### Available data

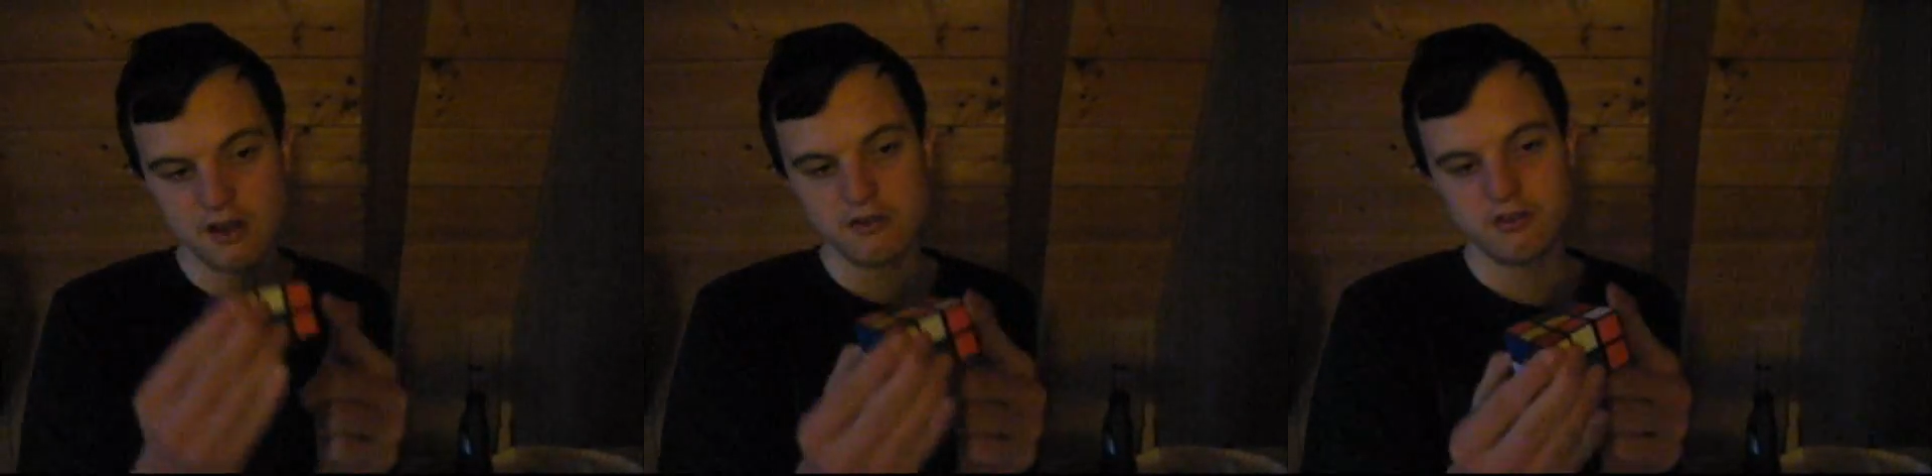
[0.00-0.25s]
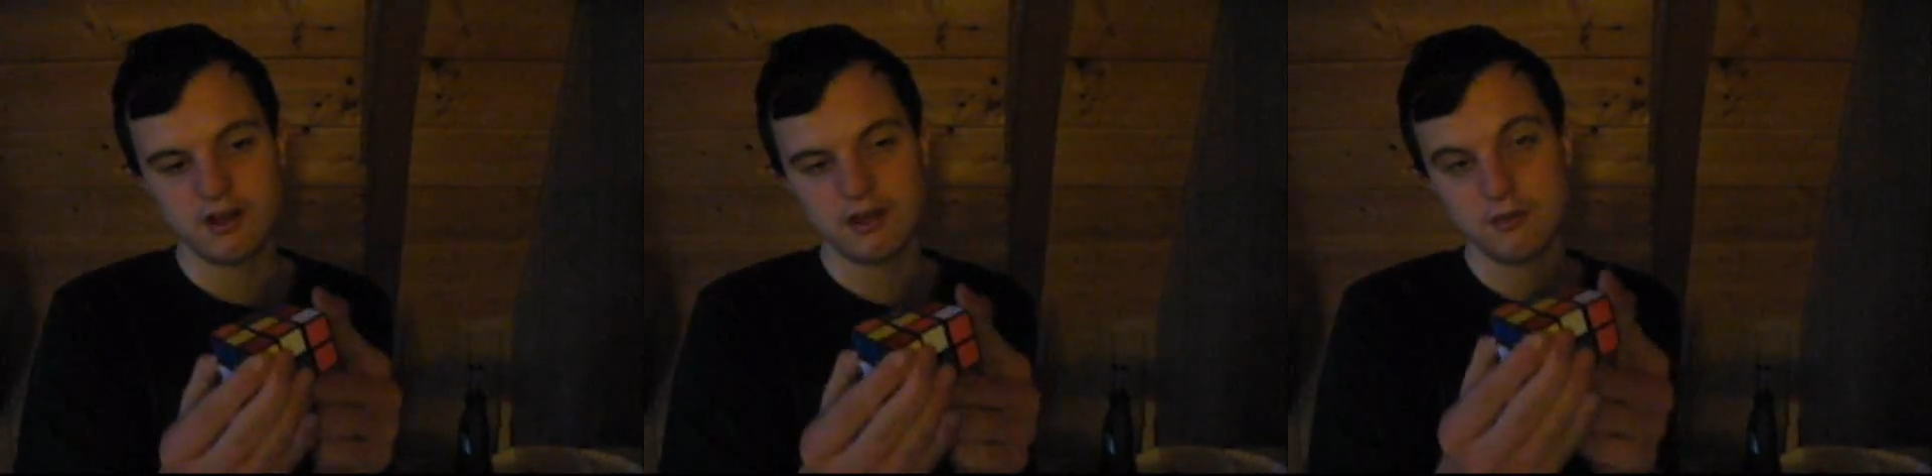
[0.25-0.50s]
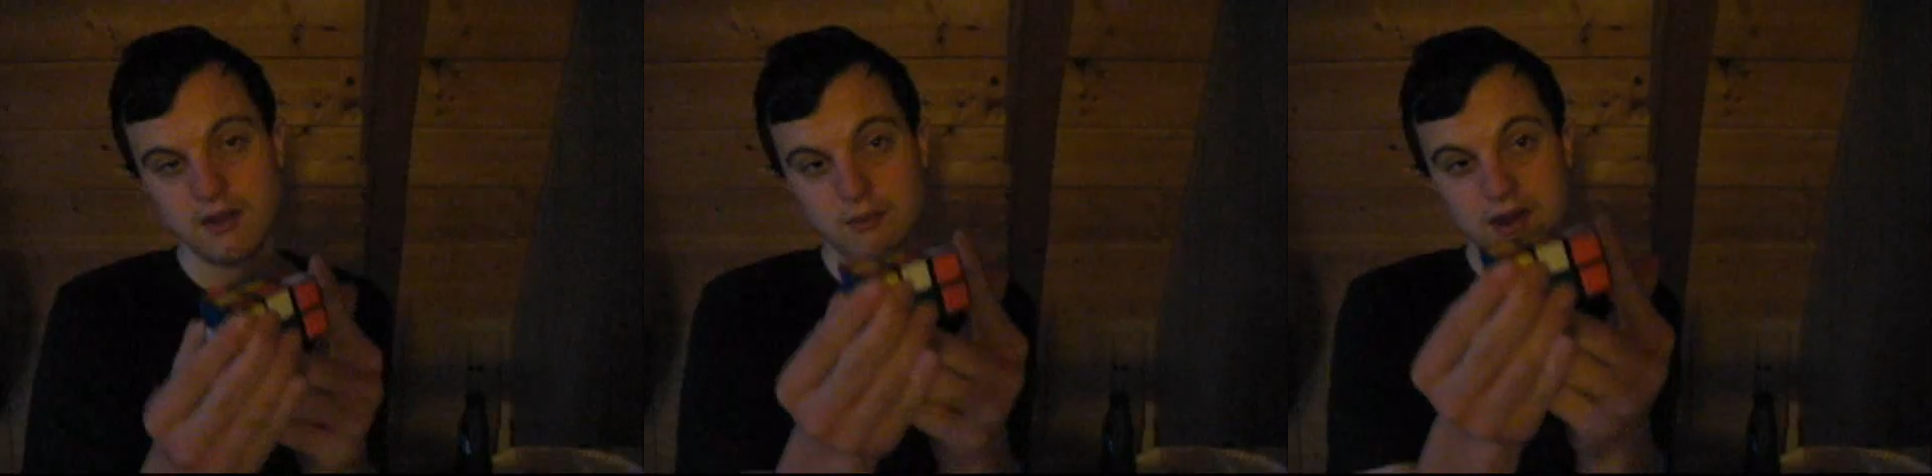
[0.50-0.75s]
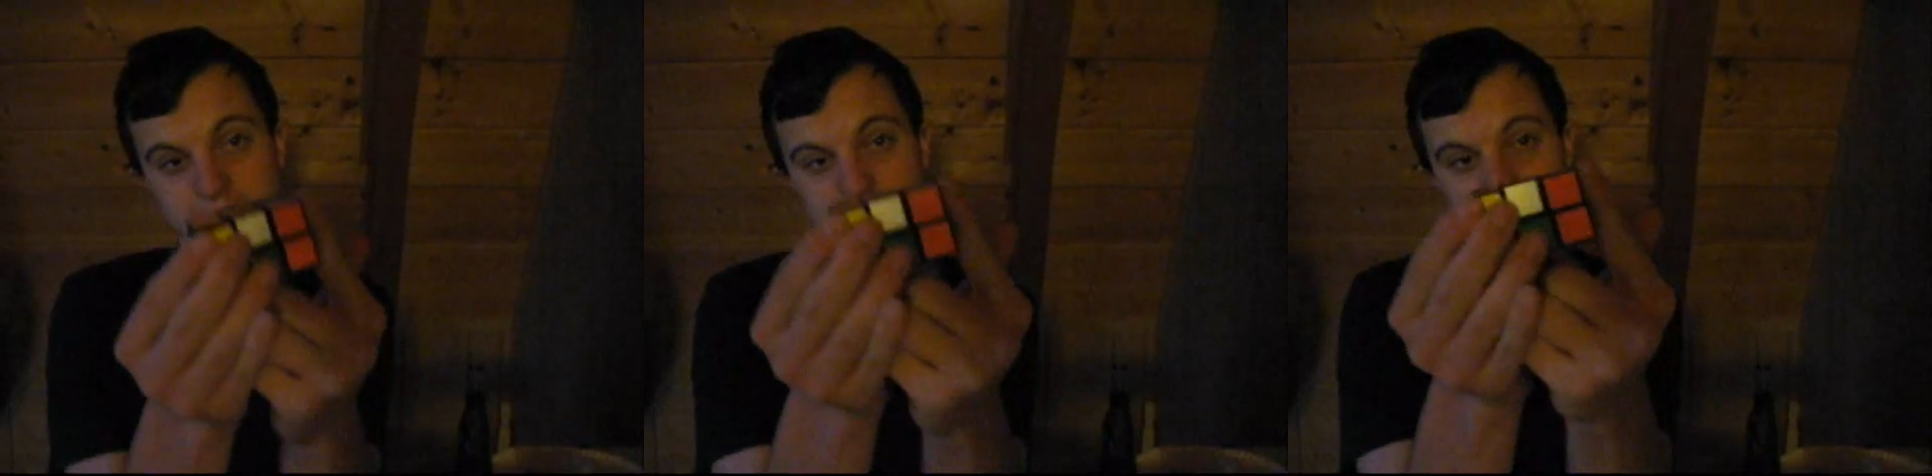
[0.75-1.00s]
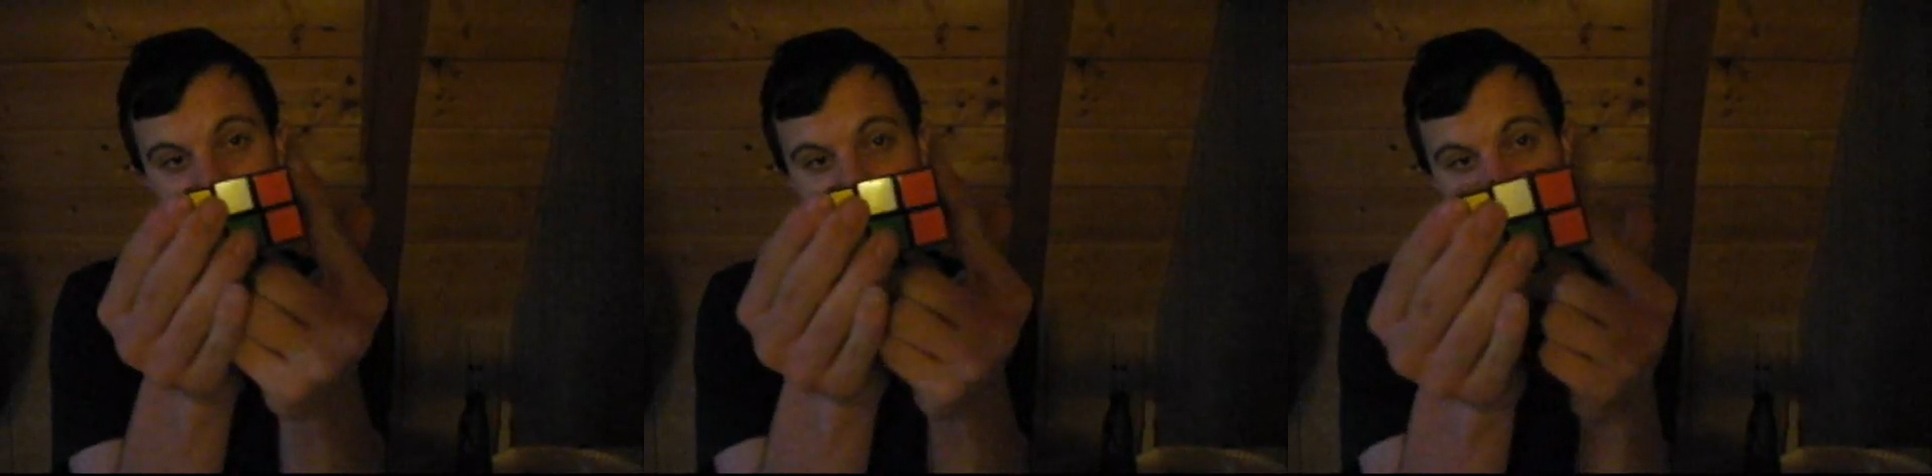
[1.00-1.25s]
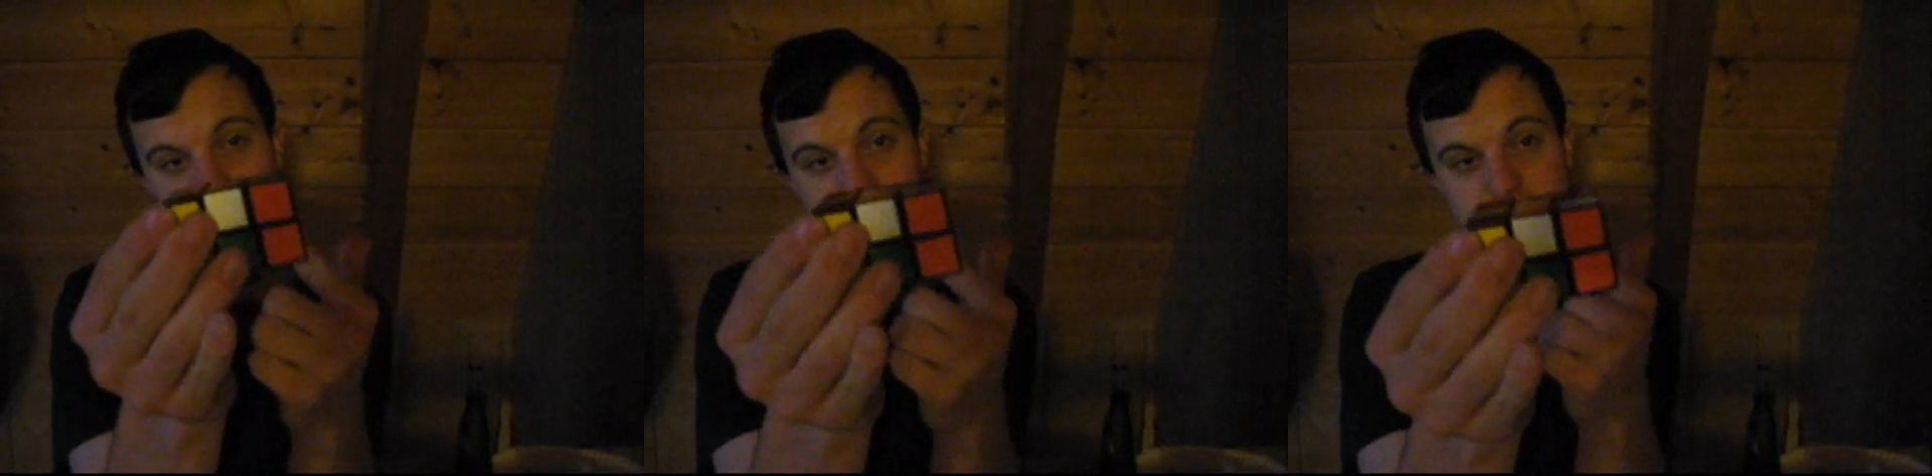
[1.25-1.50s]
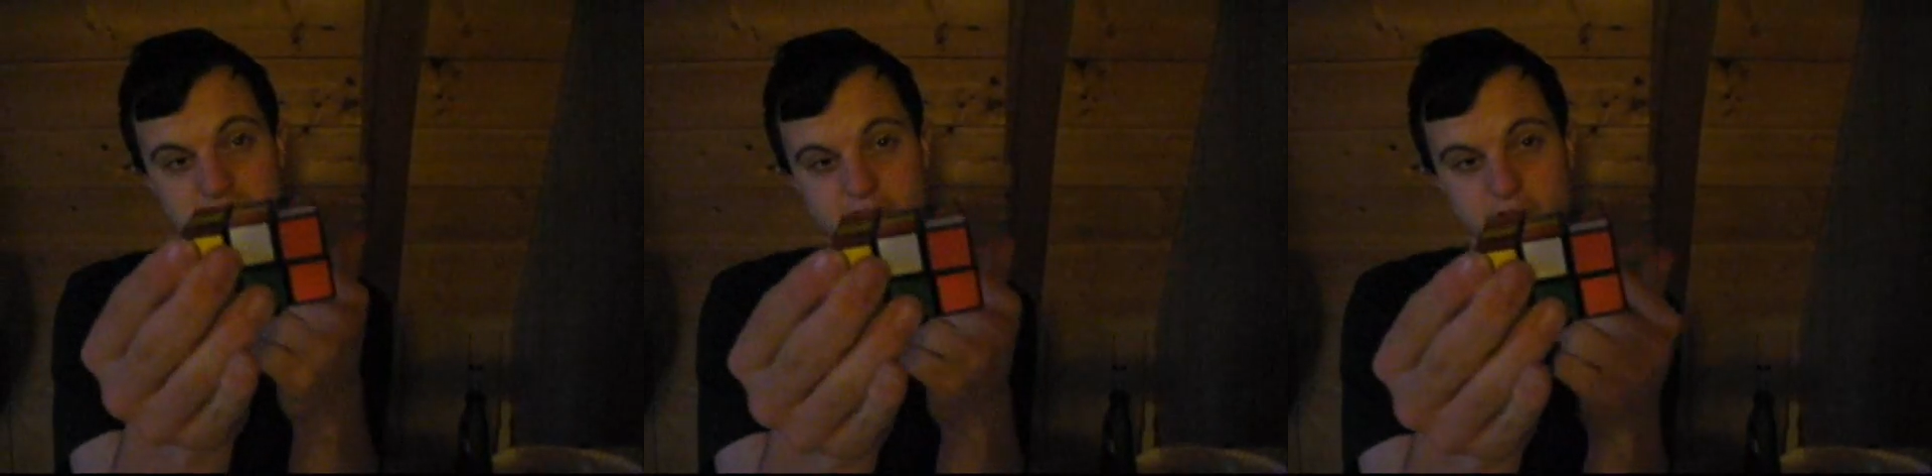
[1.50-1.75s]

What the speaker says: So like whenever it detected a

### Problem
The records above need to be restated word for word, with the pictures left out.

### Expected answer
[0.00-0.25s]
[0.25-0.50s]
[0.50-0.75s]
[0.75-1.00s]
[1.00-1.25s]
[1.25-1.50s]
[1.50-1.75s]

What the speaker says: So like whenever it detected a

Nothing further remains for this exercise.